Traditional Culture Encyclopedia - Photography major - Source of innuendo

Source of innuendo

The source of innuendo is: "Five Poems on Reading History (No. 2)" by Bai Juyi of the Tang Dynasty: "Insinuations are made about people; although the patient does not know it; clever words are used to construct a person's crime; even the person who dies will not doubt it.".

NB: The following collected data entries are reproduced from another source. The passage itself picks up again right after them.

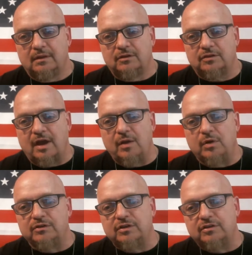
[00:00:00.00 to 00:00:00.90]
Sky
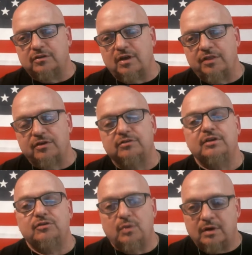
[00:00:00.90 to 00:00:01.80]
One says you saw
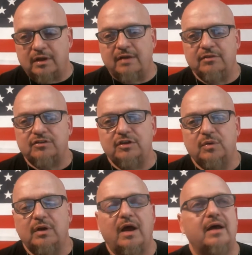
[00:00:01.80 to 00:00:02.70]
1320. I haven't seen
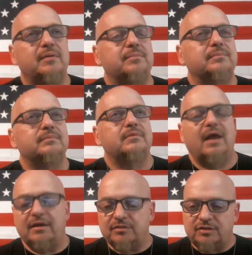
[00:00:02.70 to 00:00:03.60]
one. Yeah,
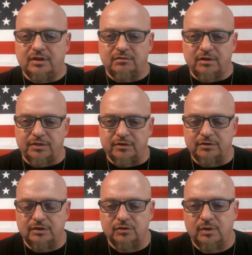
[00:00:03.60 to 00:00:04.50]
I haven't seen a real
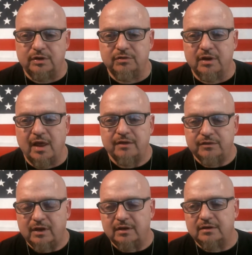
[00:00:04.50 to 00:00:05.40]
1320 in real life
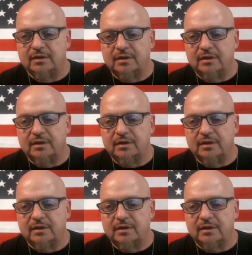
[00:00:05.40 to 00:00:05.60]
yet.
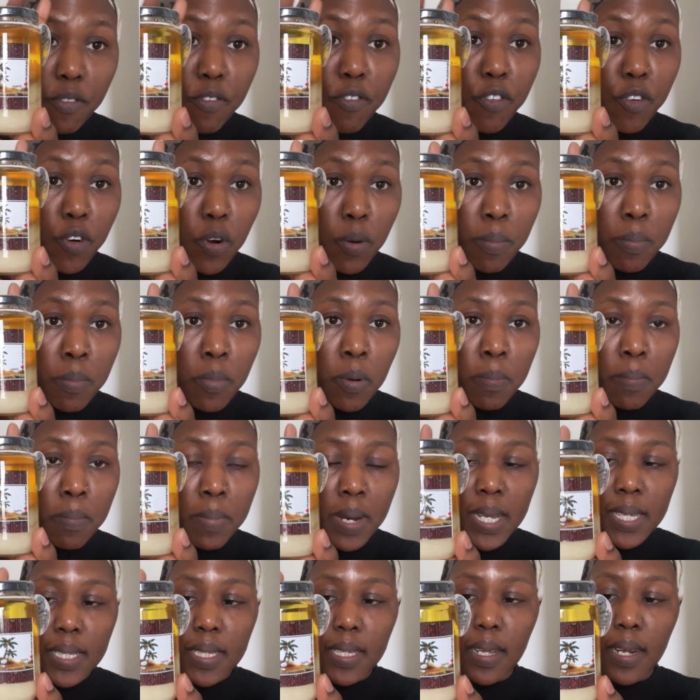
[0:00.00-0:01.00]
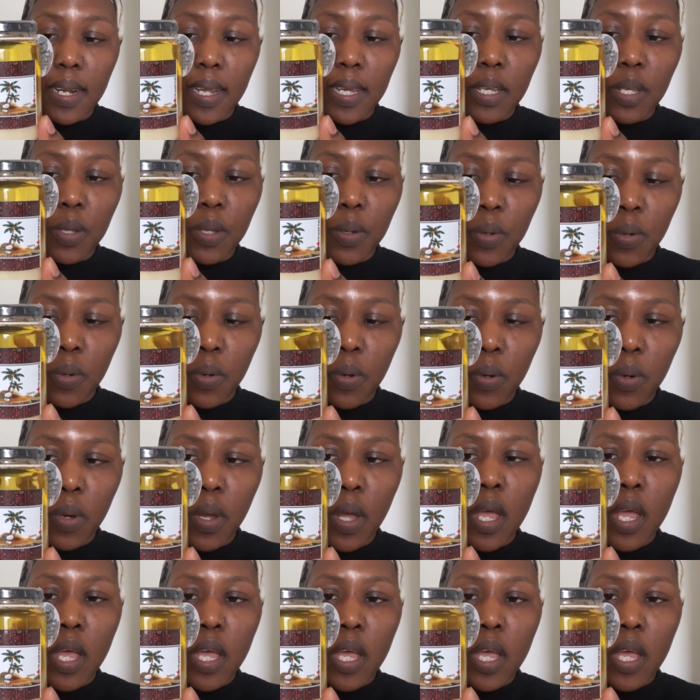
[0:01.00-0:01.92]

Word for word: from mombasa like you know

Innuendo is an ancient legend and folk belief, mainly spread in the Yangtze River Basin of China, and its origin can be traced back to the Northern and Southern Dynasties. Legend has it that people who drink sandy water containing beetles will become blind. This kind of sandy water is often hidden by beetles at the bottom of the water. When people wash their hands by the river, the beetles will slip through the gaps between people's fingers when they are invisible. If sand and water are sprayed from time to time, people will be infected with a disease called "miasma" without even realizing it. This disease can lead to death in serious cases.

The original meaning of innuendo is to shoot someone's shadow with an arrow containing sand. Although the arrow will not directly hit the person's body, it can secretly hurt the person's body. Later it was extended to the use of metaphors, insinuations and other techniques to secretly slander, attack or frame others. The formation of implicit folk beliefs is closely related to the local social culture and natural environment.

Bai Juyi's writing characteristics:

1. Bai Juyi's poems advocate easy understanding

His poetic language is characterized by being approachable, with concise and bright words. , catchy and easy to recite. He likes to use simple and natural language to express social life and characters' emotions, such as "Farewell to the Ancient Grassland" and "Viewing the Cutting of Wheat". The language is natural and fluent, and the emotions are sincere and touching.

2. Bai Juyi's poetry has various forms

He is not only good at writing five-character and seven-character rhyme poems, but also good at writing ancient poetry and quatrains. His poems are not only rich and colorful in form, but also flexible in expression techniques. He is good at using contrast, analogy and other techniques to make the poems more vivid and meaningful.

3. Bai Juyi’s poems have strong practical and social significance

His poems not only describe social life and characters, but also reflect people’s lives and sufferings, and express Criticism and appeal to social reality. His poems such as "Pipa Play" and "Song of Everlasting Sorrow" profoundly reveal social contradictions and the complexity of human nature, and have extremely high literary and historical value.